Supplied records: Begin

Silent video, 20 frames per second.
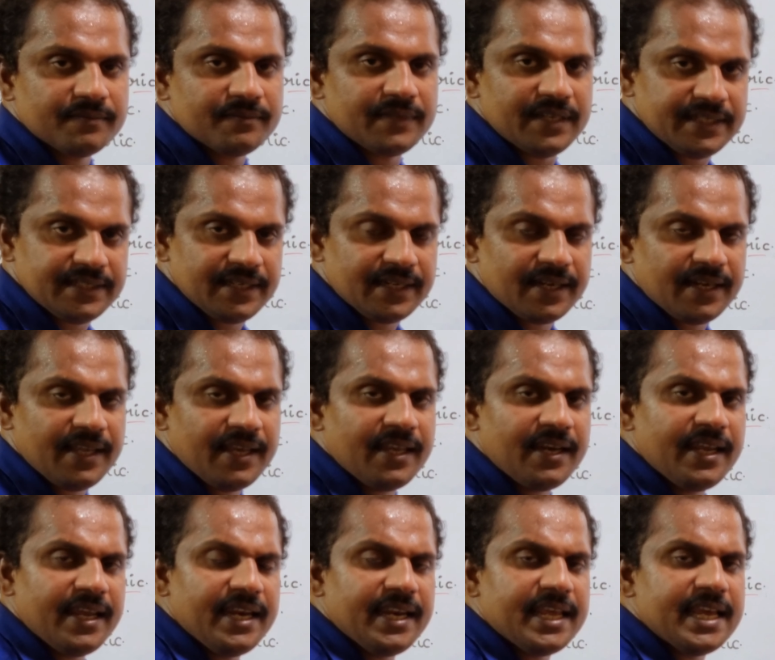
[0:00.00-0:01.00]
Is it
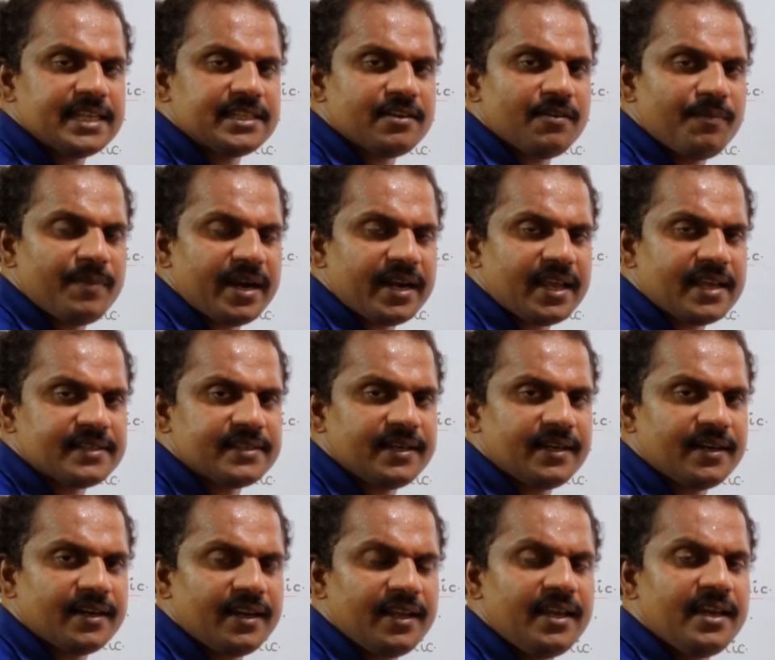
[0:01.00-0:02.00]
clear? In case of
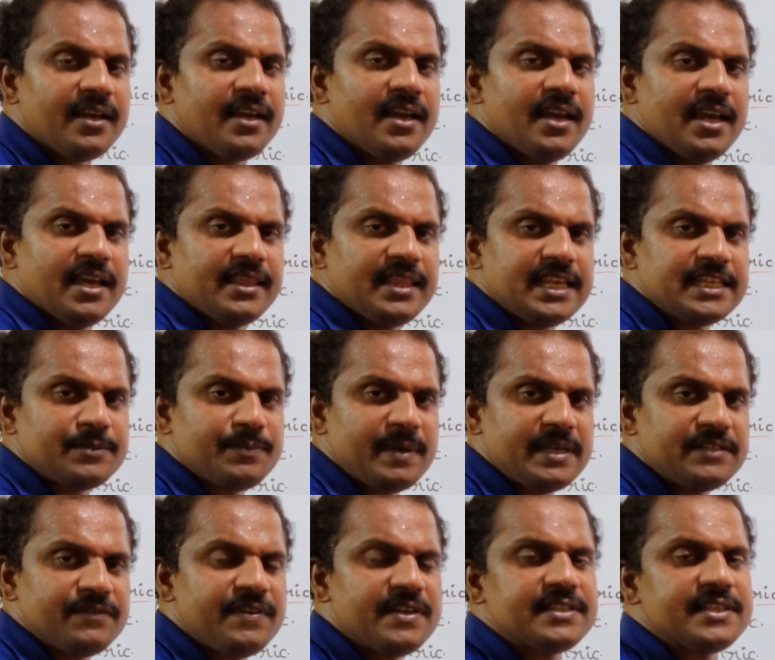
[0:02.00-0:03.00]
metacentric, the
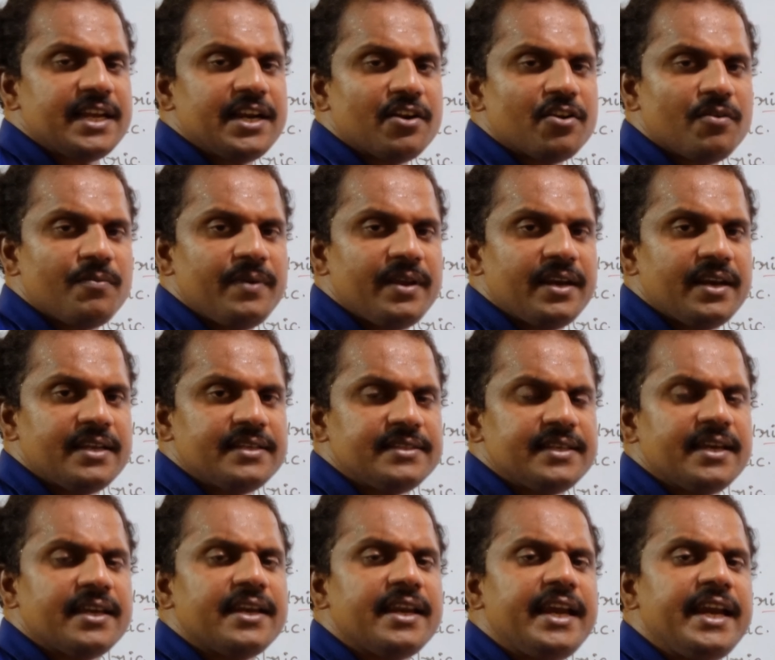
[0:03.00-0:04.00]
specific centromere
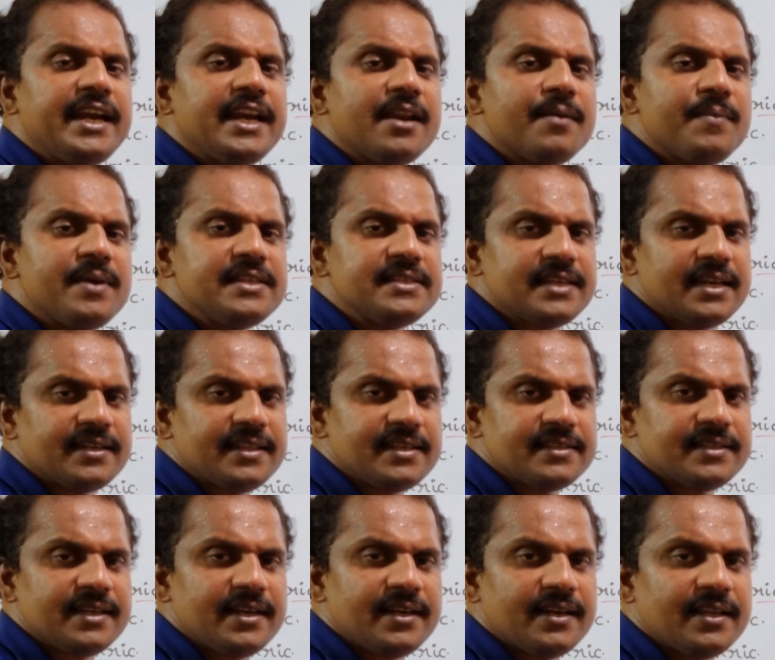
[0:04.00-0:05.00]
region, it remains at the
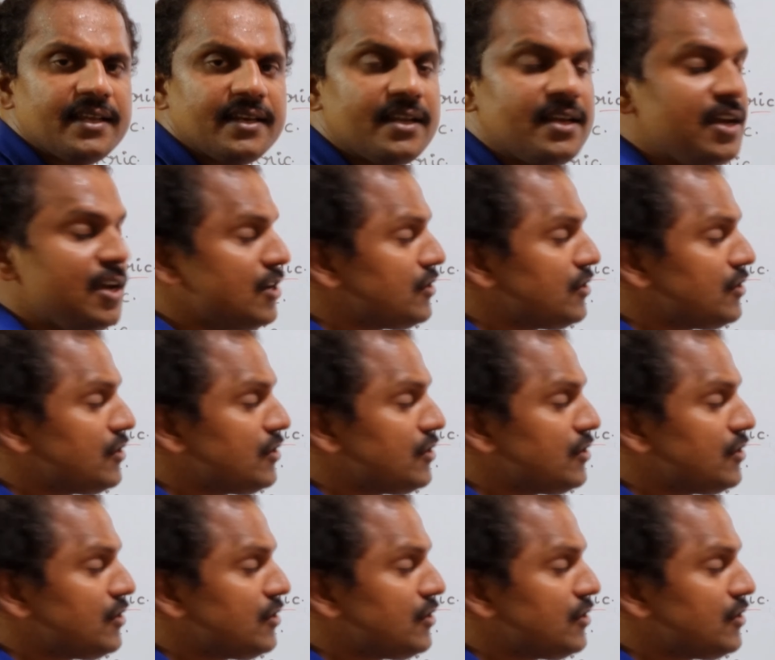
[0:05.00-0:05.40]
center.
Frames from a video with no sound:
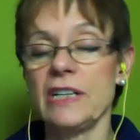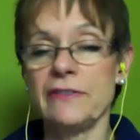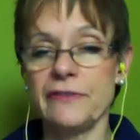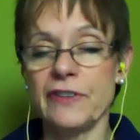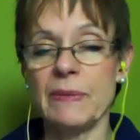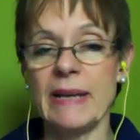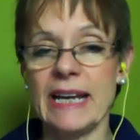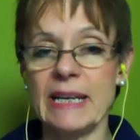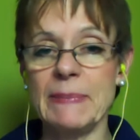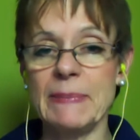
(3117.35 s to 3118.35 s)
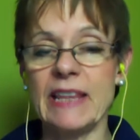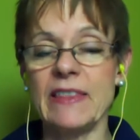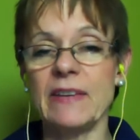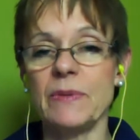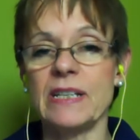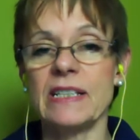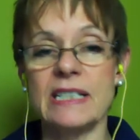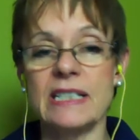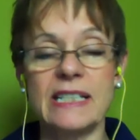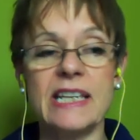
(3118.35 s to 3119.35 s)
from anybody that was
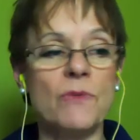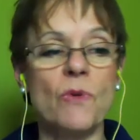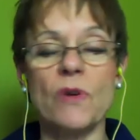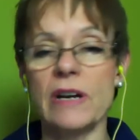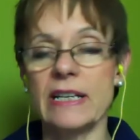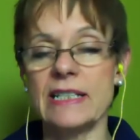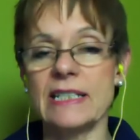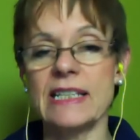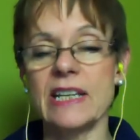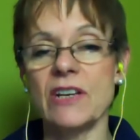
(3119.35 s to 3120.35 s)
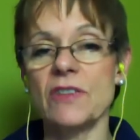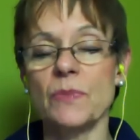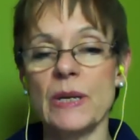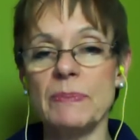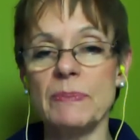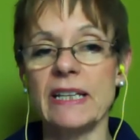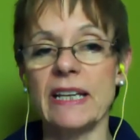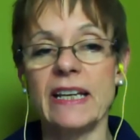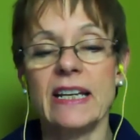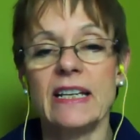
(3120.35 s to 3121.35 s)
listening or is listening on the
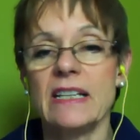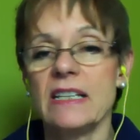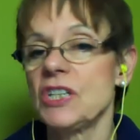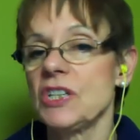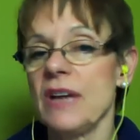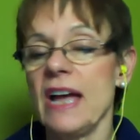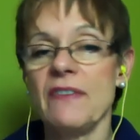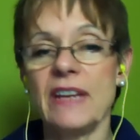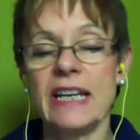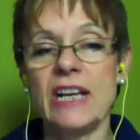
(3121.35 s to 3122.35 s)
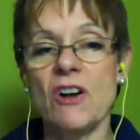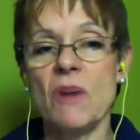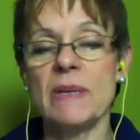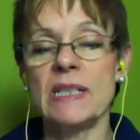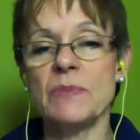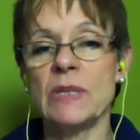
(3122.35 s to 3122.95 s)
replay to have any comments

Supplied records: End

Exercise brief –
Only the lines from the line containing "[0:05.00-0:05.40]" through the last line of the entries above should be reproduced, word for word and without pictures.

Written answer –
[0:05.00-0:05.40]
center.
Frames from a video with no sound:
(3117.35 s to 3118.35 s)
(3118.35 s to 3119.35 s)
from anybody that was
(3119.35 s to 3120.35 s)
(3120.35 s to 3121.35 s)
listening or is listening on the
(3121.35 s to 3122.35 s)
(3122.35 s to 3122.95 s)
replay to have any comments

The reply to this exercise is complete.